Tuesday, September 27, 2011

Alone Together

I love my iphone. I love all that it can do, I love how the texting works, I love how I can get a response to something I say to someone really quickly.

However, sometimes this technology, amazing as it is, is frustrating.

I have had times at work when a customer has asked me for help and, expecting that I had their full attention, looked up to find them them staring at their phone, reading or sending a text, or even taking or making a call. I have been put in the position of having to wait for them to finish whatever they are doing so I can help them find what they approached me for!

"Kenley" has also expressed frustration about technology. She moved from Florida to Oregon and has been a bit homesick. When she lived in Florida, she talked to her friends on the phone often. Now that she's moved across the country, they all seem to want to stay in contact by text or facebook; they don't call. She said, "I'd much rather hear their voices than just see a message from them. I don't get it." She was geographically far away from her friends, and the technology made her friends feel even further away.

I told her how I'd had similar frustrations, and that I found Sherry Turkle's new book, ALONE TOGETHER: WHY WE EXPECT MORE FROM TECHNOLOGY THAN FROM EACH OTHER.


In the beginning of the book, Turkle started talking about computers and devices designed for social interaction, and she described the development of our attachment to technology. This wasn't exactly the subject I thought it would be, but it was really interesting.

She started out talking about ELIZA, the computer program created in the 1970's to mimic some psychotherapeutic responses. When people typed in a thought, ELIZA used language that offered support or asked for clarification. All ELIZA could do was rearrange words into questions or supportive statements. If a user said "My mother is making me angry", ELIZA might respond "Tell me more about your mother," or, "Why do you feel so negatively about your mother?"

People interacting with ELIZA knew that ELIZA had no concept of what a mother was, and that ELIZA could not feel anger, and yet people wanted to interact with it and found themselves talking to the computer program and telling it things they would not share with another person.

From ELIZA to tamagotchis to Furbys to My Real Baby to AIBO the dog to Cog and Kismet, Turkle described how computer programmed devices are designed to make people want to interact with them. And they do! Turkle observed and interviewed many people, people who were often surprised by their own strong responses and attachments they had to these devices, wanting the device to respond to them, even wanting the devices to like them. People unburdened their secrets to them and shared their lives with them. This section of the book talked about technology designed for social interaction, often as a substitute for human interaction.
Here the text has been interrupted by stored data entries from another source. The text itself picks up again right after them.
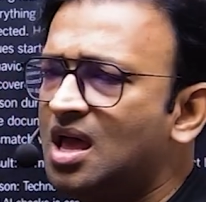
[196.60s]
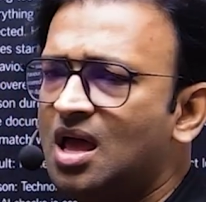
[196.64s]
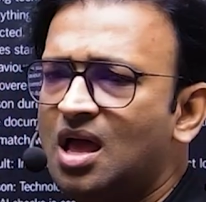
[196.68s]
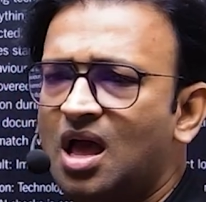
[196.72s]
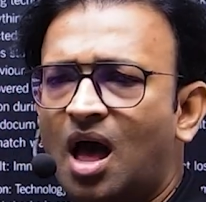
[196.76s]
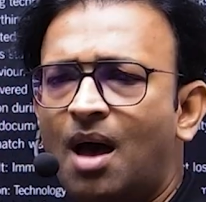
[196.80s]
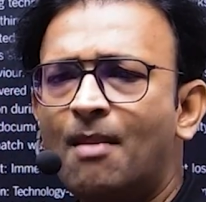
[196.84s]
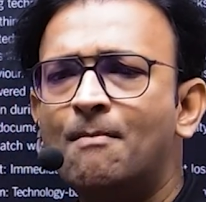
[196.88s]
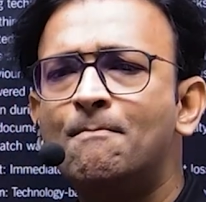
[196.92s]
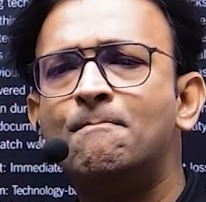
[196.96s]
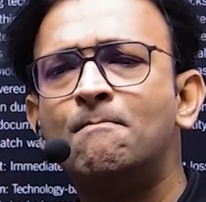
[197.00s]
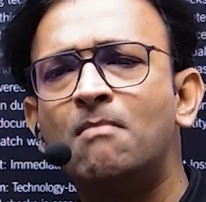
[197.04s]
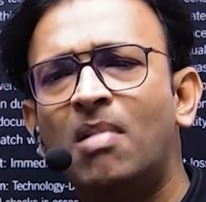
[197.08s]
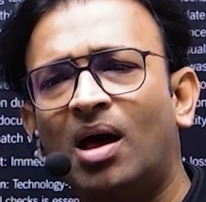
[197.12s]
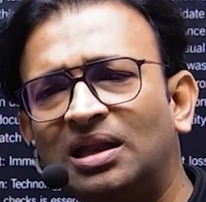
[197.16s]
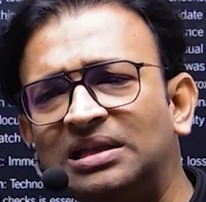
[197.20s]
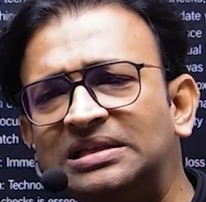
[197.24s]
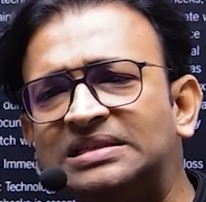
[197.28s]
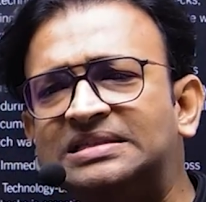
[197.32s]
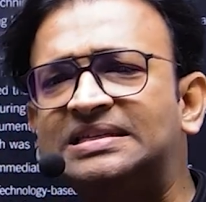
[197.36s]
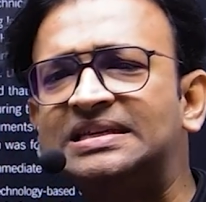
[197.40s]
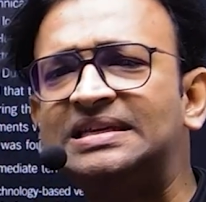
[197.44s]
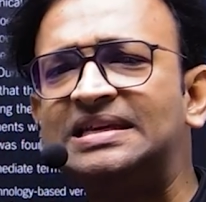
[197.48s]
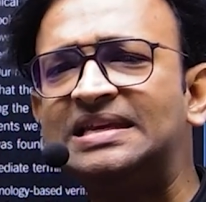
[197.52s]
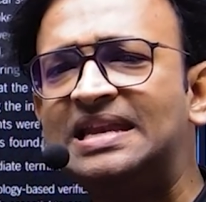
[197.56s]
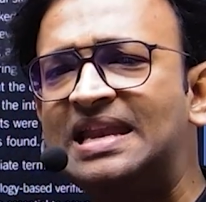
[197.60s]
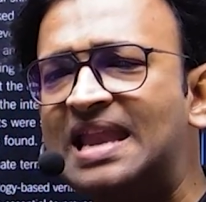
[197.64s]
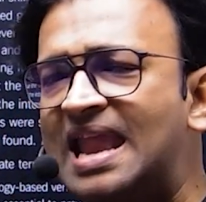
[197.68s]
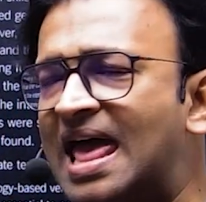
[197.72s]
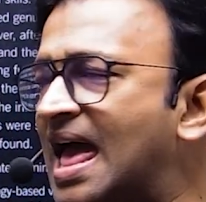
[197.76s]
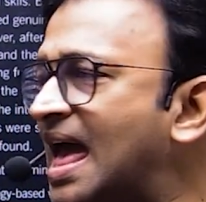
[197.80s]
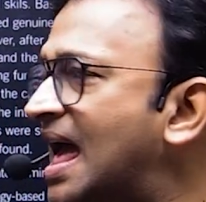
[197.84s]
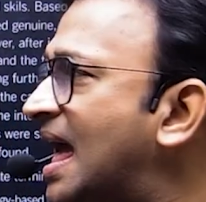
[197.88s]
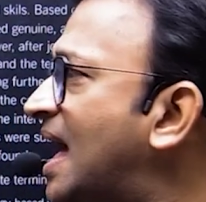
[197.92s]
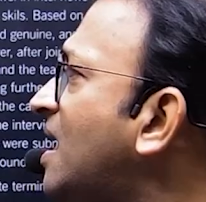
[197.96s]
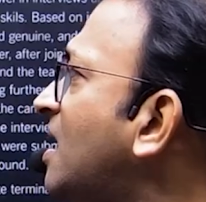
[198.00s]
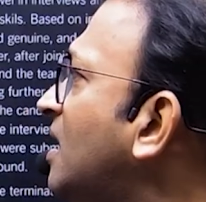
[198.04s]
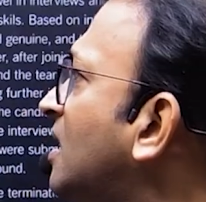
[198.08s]
a
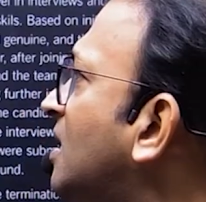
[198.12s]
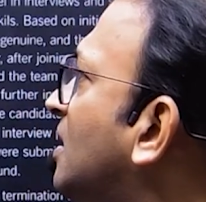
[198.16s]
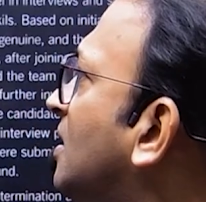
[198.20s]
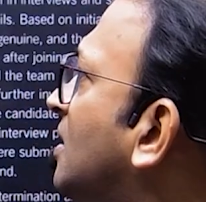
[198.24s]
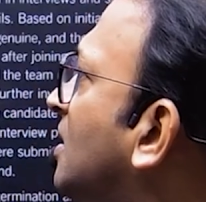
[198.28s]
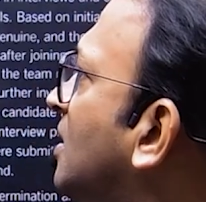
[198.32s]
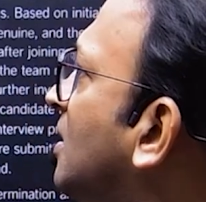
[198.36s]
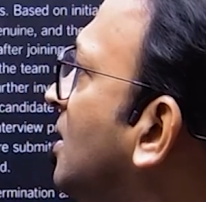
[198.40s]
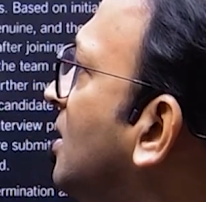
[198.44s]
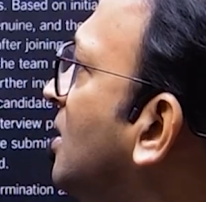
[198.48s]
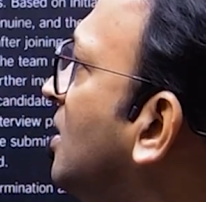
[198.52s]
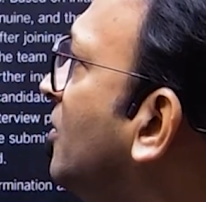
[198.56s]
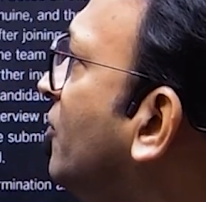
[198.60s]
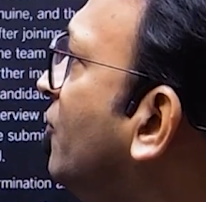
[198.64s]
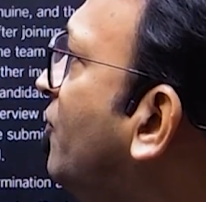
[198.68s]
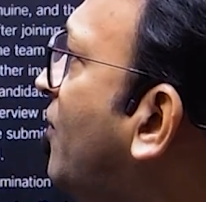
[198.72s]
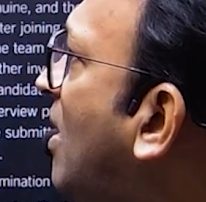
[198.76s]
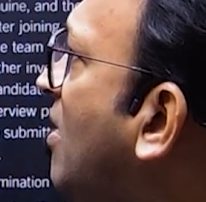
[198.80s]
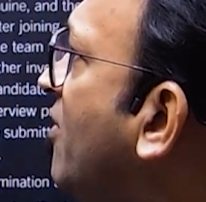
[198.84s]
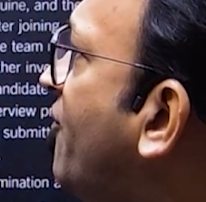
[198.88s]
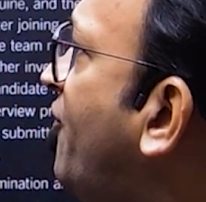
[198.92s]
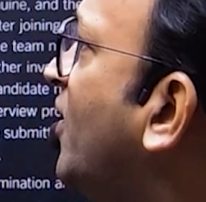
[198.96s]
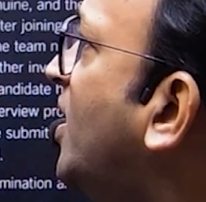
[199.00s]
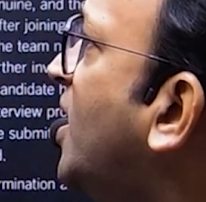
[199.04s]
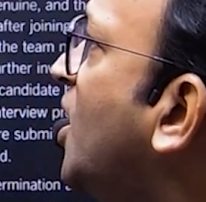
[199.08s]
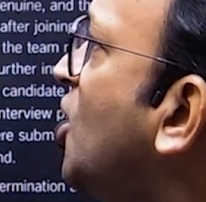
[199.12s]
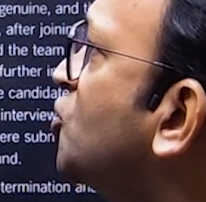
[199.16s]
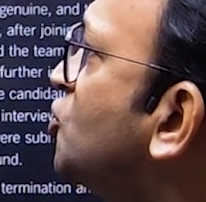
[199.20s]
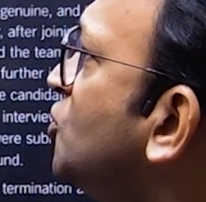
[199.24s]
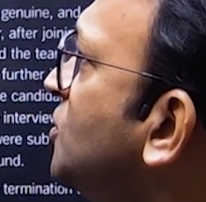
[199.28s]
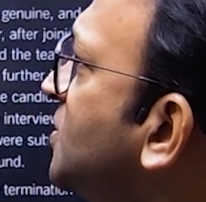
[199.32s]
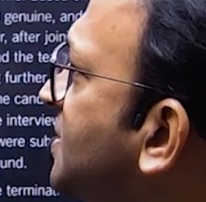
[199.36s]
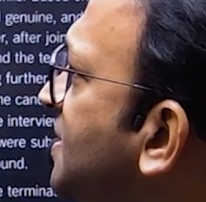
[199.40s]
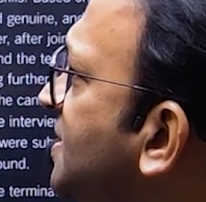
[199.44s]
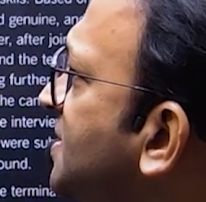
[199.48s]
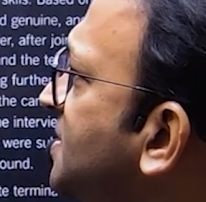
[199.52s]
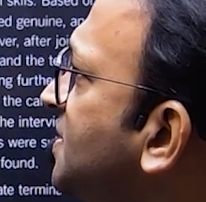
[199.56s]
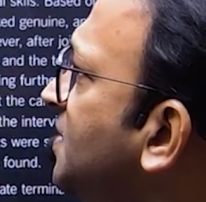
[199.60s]
multi-layer verification
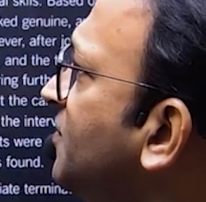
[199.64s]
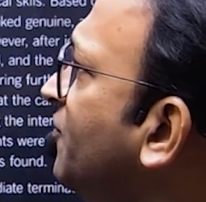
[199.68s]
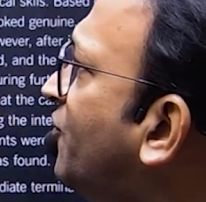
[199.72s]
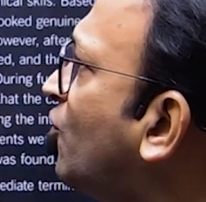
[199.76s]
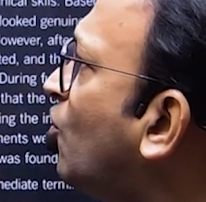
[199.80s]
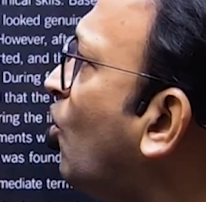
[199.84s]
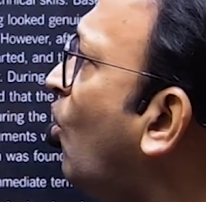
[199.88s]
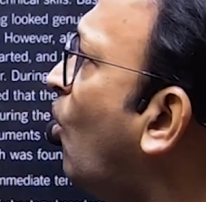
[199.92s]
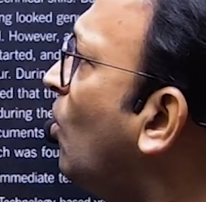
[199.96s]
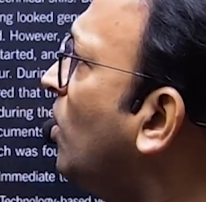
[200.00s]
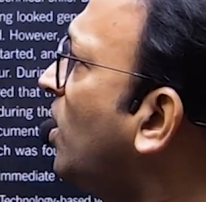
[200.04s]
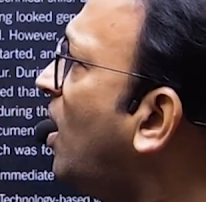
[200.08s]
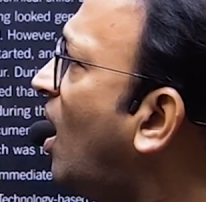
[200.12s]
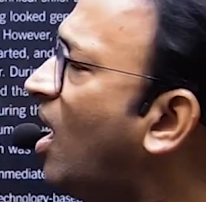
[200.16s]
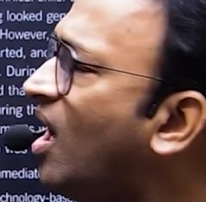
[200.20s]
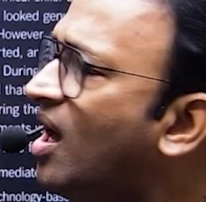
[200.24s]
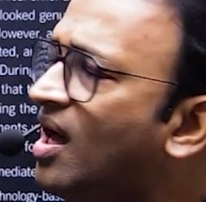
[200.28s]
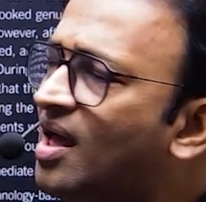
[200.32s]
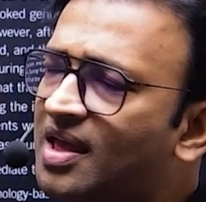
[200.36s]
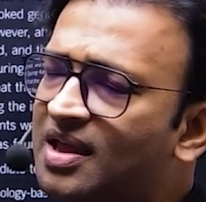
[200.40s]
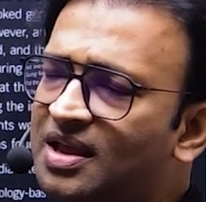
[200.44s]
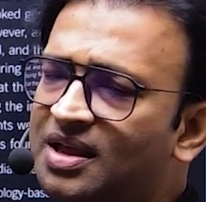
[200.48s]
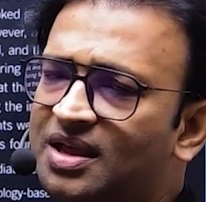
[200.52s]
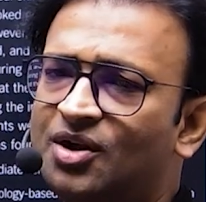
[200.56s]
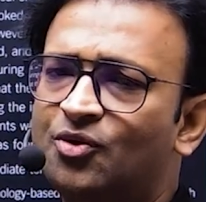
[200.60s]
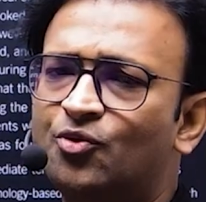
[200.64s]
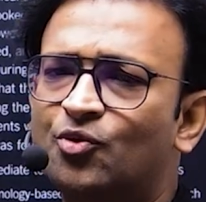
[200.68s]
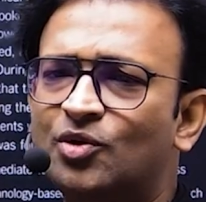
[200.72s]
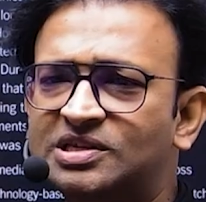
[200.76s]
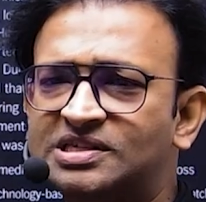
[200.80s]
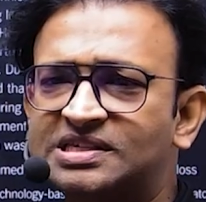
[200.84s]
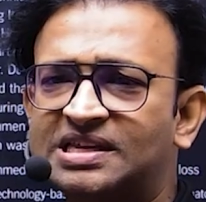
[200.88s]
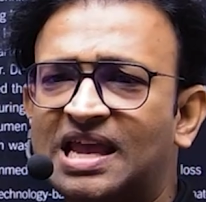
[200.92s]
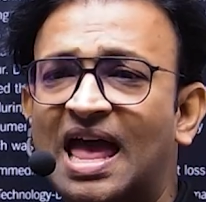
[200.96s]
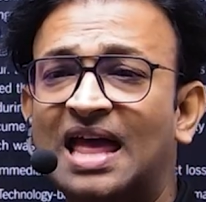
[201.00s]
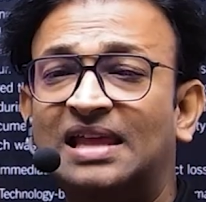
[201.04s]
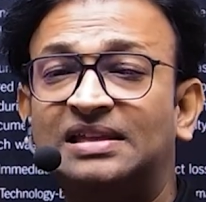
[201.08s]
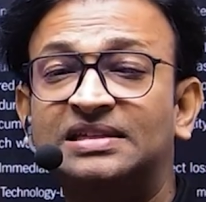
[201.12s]
system for all high
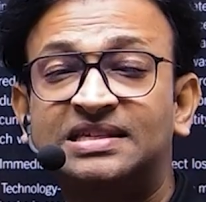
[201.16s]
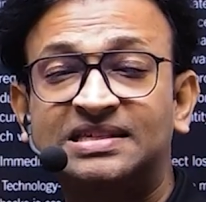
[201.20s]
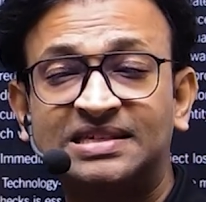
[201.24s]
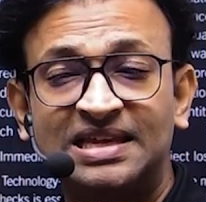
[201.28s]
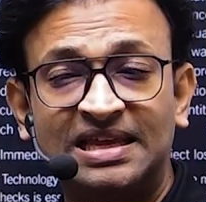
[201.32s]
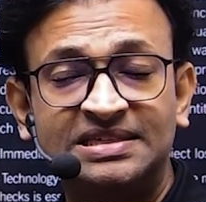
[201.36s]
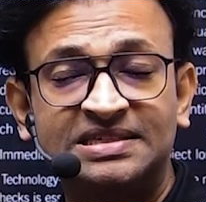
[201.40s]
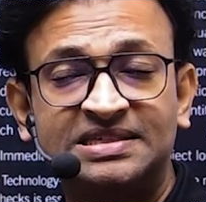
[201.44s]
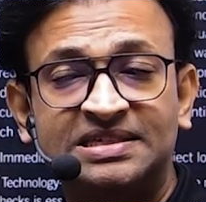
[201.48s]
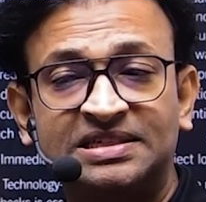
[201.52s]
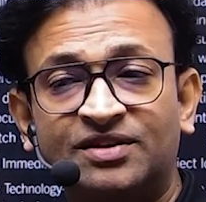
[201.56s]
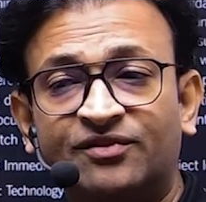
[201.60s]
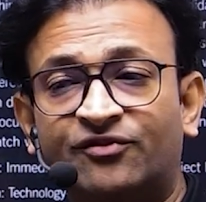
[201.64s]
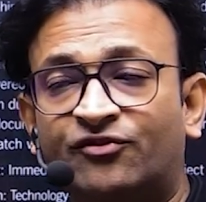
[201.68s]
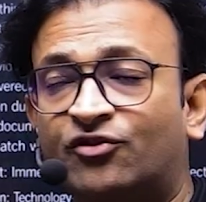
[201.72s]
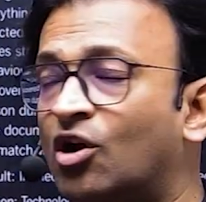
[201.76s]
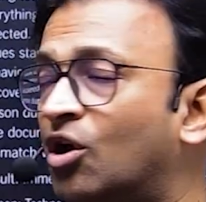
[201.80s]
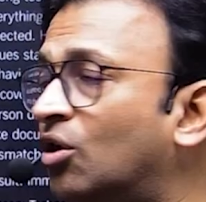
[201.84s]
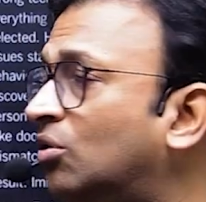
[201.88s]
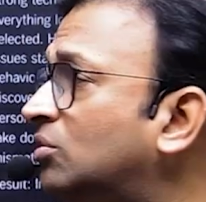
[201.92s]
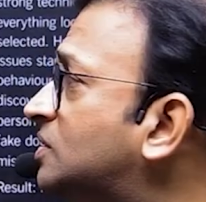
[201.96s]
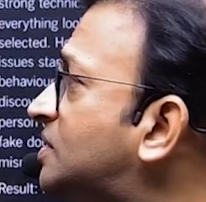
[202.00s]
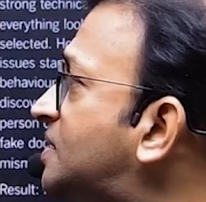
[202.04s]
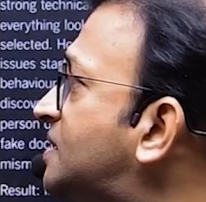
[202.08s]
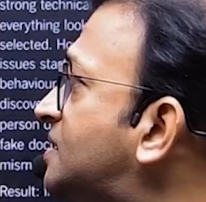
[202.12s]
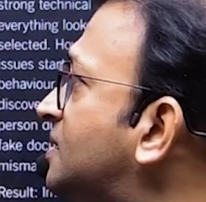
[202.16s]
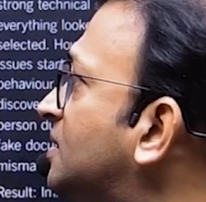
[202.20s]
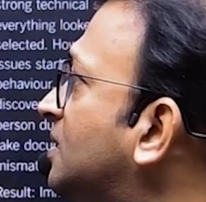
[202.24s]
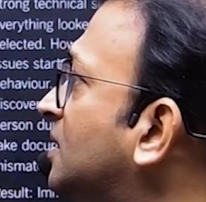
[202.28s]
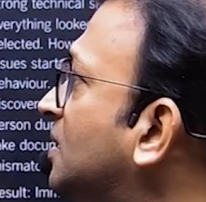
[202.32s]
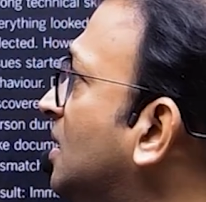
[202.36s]
risk and sensitive roles.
In the second part of the book, she talked about how we are becoming more connected to technology, technology that helps us communicate with each other more easily. Her premise is that this technology reduces intimacy or connection between individuals.

I read...

"Not that many years ago, one of my graduate students talked to me about the first time he found himself walking across the MIT campus with a friend who took an incoming call on his mobile phone. My student was irritated, almost incredulous. 'He put me on "pause." Am I supposed to remember where we were and pick up the conversation after he is done with his call?'... Mobile technology has made each of us 'pauseable.'"

Exactly! And...

"When someone holds a phone, it can be hard to know if you have that person's attention. A parent, partner, or child (and I would add, "customer") glances down and is lost to another place, often without realizing that they have taken leave."

I appreciated that she articulated feelings I've had. (And I know that I am not guilt free here, I know that I have "paused" other people.)

She says...

"When media are always there, waiting to be wanted, people lose a sense of choosing to communicate."

That seems to be the key (or a key). When it's so easy and so immediate, we feel compelled to communicate. Yet by doing so, it takes us away from being focused on what we're doing in the moment. Strange. I've felt it as a user, when I've removed myself from where I am (in a store, with someone else) to attend to a text message. And I've felt it when others have done it when they've been with me.

I so appreciated Turkle's highlighting some concerns about technology's effect on our relationships, connections and lives. I know that Kenley and I have felt the impact of technology in our lives. I hope that this book heightens awareness about how the technology people allow into their lives affects their relationships. I know it's helped me be more conscious of how I use technology to connect with others, as well as how it may be getting in the way of my connections.